As soon as I found this gem of book, priced at a meagre 50p, on a second hand bookstall in my local market I knew it was coming home with me. What instantly struck me was that, even though the book acknowledges that young couples are likely to both work, matters of running the household and cooking fall squarely on the wife’s shoulders.
One section is brilliantly titled “how much will he eat?” and provides guidance as to the quantities of food you should give your husband. No offence to the fragrant and delightful Mr CC, but I would not look forward to an evening where I had given him ½ lb of cabbage for dinner!
All the feminists out there will love the section titled, “Wife at work”. For your entertainment I shall quote directly: “the career-wife really has to put her back into the catering problem, or she will find herself eternally serving fish fingers and frozen peas.” Feeling a bit of a bristle yet? Let me continue: “Try to organise some of your cooking ahead. An hour’s baking on Saturday can provide flan cases for mid-week puddings, a meat or fruit pie for Monday or Tuesday, a fruity cake to eat with coffee instead of having to make a sweet.”
The chapter covering entertaining does at least manage to patronise both the husband and wife: “Slick cooperation between husband and wife makes all the difference to smooth running dinner parties...and it you have trained him to make the coffee and to wash up afterwards – well, good for you!”

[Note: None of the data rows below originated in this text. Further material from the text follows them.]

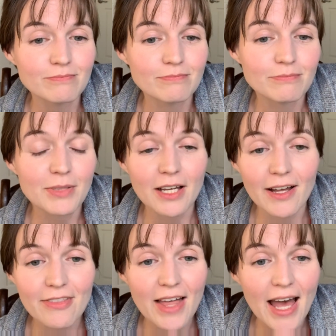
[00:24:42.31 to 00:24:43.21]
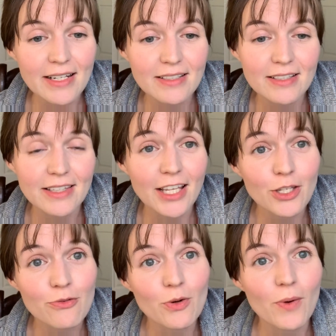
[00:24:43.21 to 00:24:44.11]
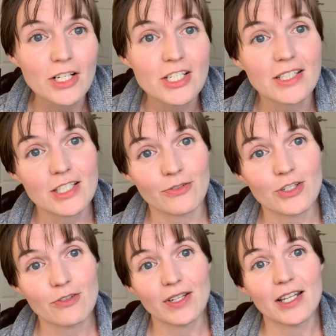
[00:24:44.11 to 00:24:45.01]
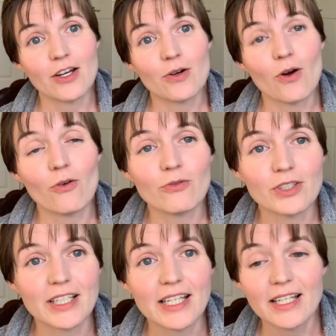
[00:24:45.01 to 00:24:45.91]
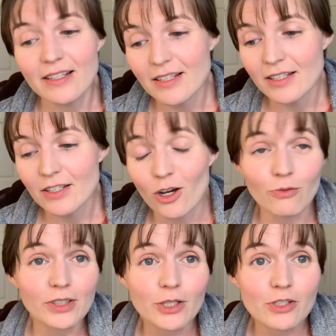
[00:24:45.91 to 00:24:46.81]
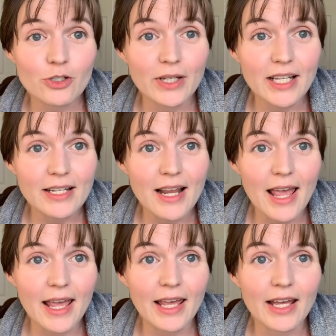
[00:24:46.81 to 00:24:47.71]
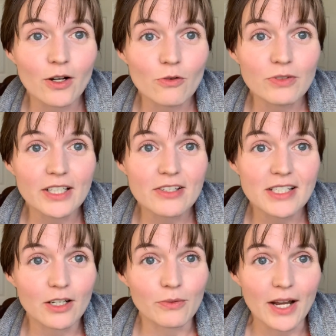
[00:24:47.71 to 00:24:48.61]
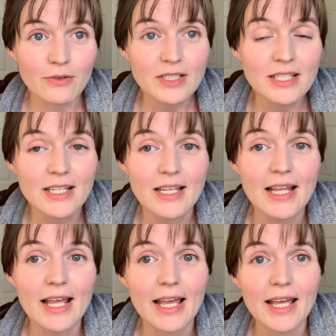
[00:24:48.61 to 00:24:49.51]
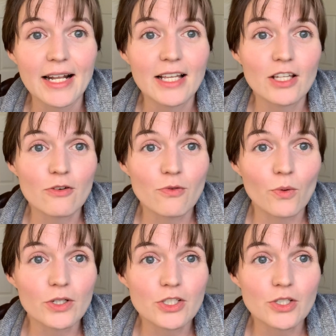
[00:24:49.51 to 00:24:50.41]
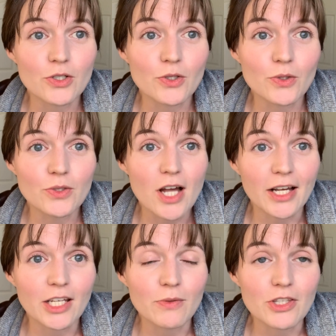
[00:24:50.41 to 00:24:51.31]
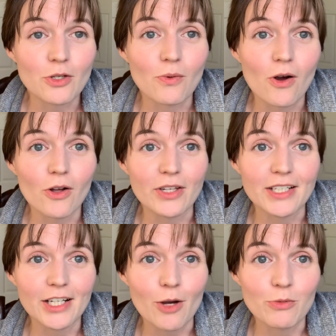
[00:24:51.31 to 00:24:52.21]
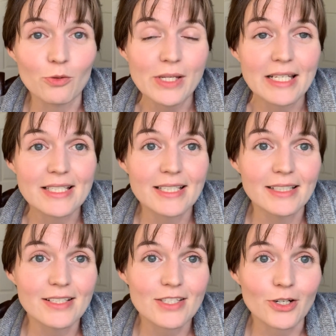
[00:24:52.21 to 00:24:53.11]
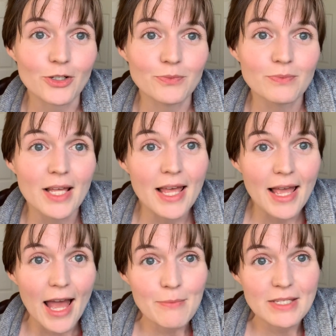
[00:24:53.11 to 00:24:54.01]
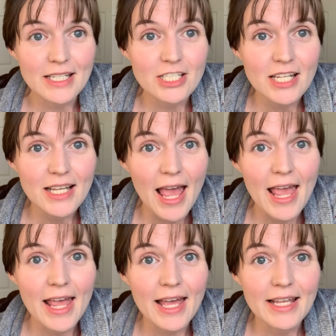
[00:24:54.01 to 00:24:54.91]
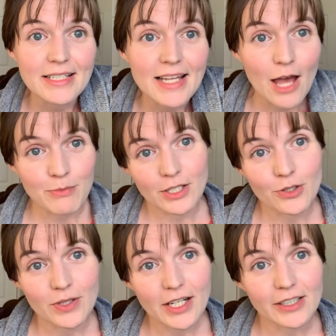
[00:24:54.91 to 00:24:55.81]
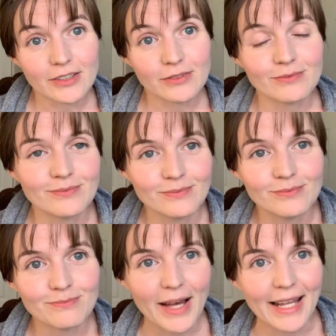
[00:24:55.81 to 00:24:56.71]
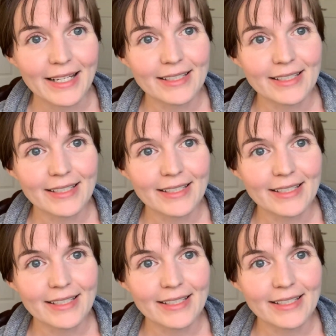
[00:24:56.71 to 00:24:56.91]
Beyond that, thank you for watching this first video. Hopefully you enjoyed it, and hopefully you'll stick around, and I look forward to talking with you all in a couple weeks. So Happy stitching and Happy New Year. Bye.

This is actually a really good cook book packed with some lovely and unusual recipes. I found it hard to select just one for this post but eventually went for the pineapple and walnut cake simply because it uses two of my favourite ingredients.
The recipe was written in ounces so I include those in the listing below. The glace icing is my own addition.

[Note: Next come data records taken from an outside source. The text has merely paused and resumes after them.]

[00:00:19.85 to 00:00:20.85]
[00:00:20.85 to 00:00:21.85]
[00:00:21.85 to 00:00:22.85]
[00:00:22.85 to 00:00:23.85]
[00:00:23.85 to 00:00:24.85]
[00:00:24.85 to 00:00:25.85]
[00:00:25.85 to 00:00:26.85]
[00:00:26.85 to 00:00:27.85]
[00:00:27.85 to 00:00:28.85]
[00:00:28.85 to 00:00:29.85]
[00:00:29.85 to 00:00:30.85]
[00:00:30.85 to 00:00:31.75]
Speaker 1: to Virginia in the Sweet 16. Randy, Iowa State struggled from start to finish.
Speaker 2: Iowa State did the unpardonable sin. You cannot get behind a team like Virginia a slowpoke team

I also made English Madeleines this week; I’ve made them before (recipe can be found here) but this time used my new Dr Oetker cake release spray. Dariole moulds can be a terror for turning out cakes but they just slid out! Great product.

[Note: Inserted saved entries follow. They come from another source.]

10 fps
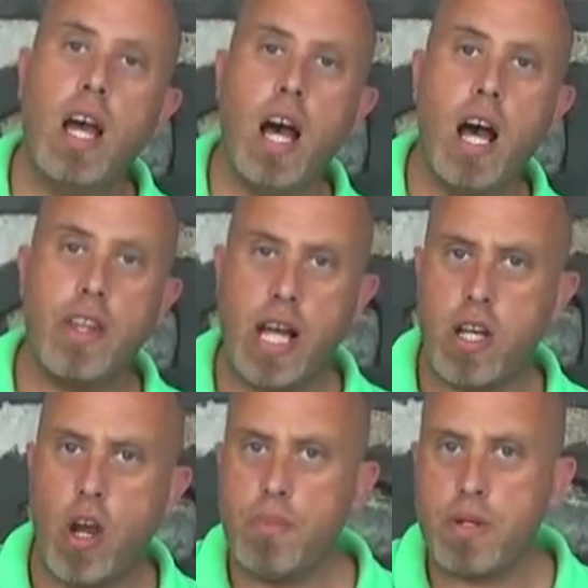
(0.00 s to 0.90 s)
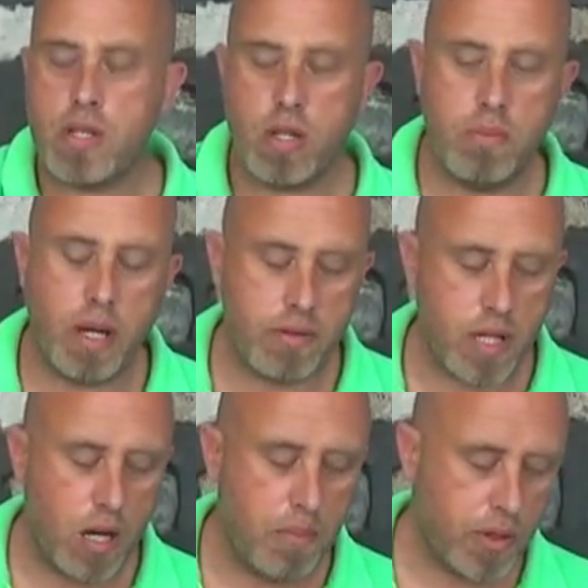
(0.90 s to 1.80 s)
that Cobra 2
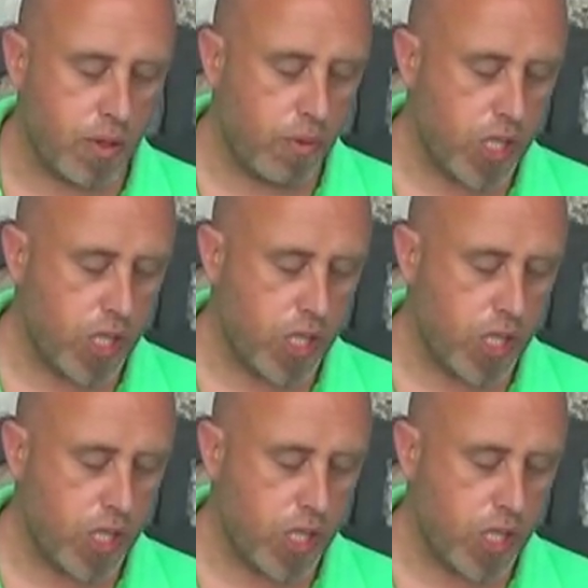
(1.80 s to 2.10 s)
model,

200g / 7oz unsalted butter, at room temperature
140g / 5oz caster sugar
255g / 9oz self raising flour
225g / 8oz drained canned crushed pineapple – save the juice for the icing
55g / 2oz walnuts, chopped
2 tablespoons warm water
Optional glace icing:
200g/ 7oz icing sugar
3 tablespoons pineapple juice, from the can of pineapple
To decorate: walnut halves
Preheat the oven to 180˚C/ fan oven 160˚C/350˚F/Gas mark 4.
Line a 20cm round springform tin with baking paper.
Beat together the butter and sugar until light and fluffy. This will take several minutes so don’t skimp and move on too quickly.
Add the eggs, one at a time, beating as you go. If the mixture looks like it might curdle add a little of the flour. (If you spent long enough whipping up the butter and sugar, the mix shouldn’t curdle).
Fold in the flour.
Stir in the pineapple, walnuts and warm water.
Spoon into the prepared cake tin and level the surface.
Bake for approximately 1 hour – 1 hour 15minutes or until a skewer inserted into the cake comes out cleanly.
Place the cake, still in its tin, on a wire rack and leave to cool.
Remove the cake from the tin when it is cool enough to safely handle, and then leave the cake on the wire rack until cool.
The cake will store for several days in an airtight container.
If you wish to make the glace icing simply combine the icing sugar and pineapple juice in a bowl and whisk until you have a thick white icing.
Pour onto the cake, it will run down the sides a little but not too much.
Place walnut halves on top for decoration
Bask in the glory of the wonderful thing you have created.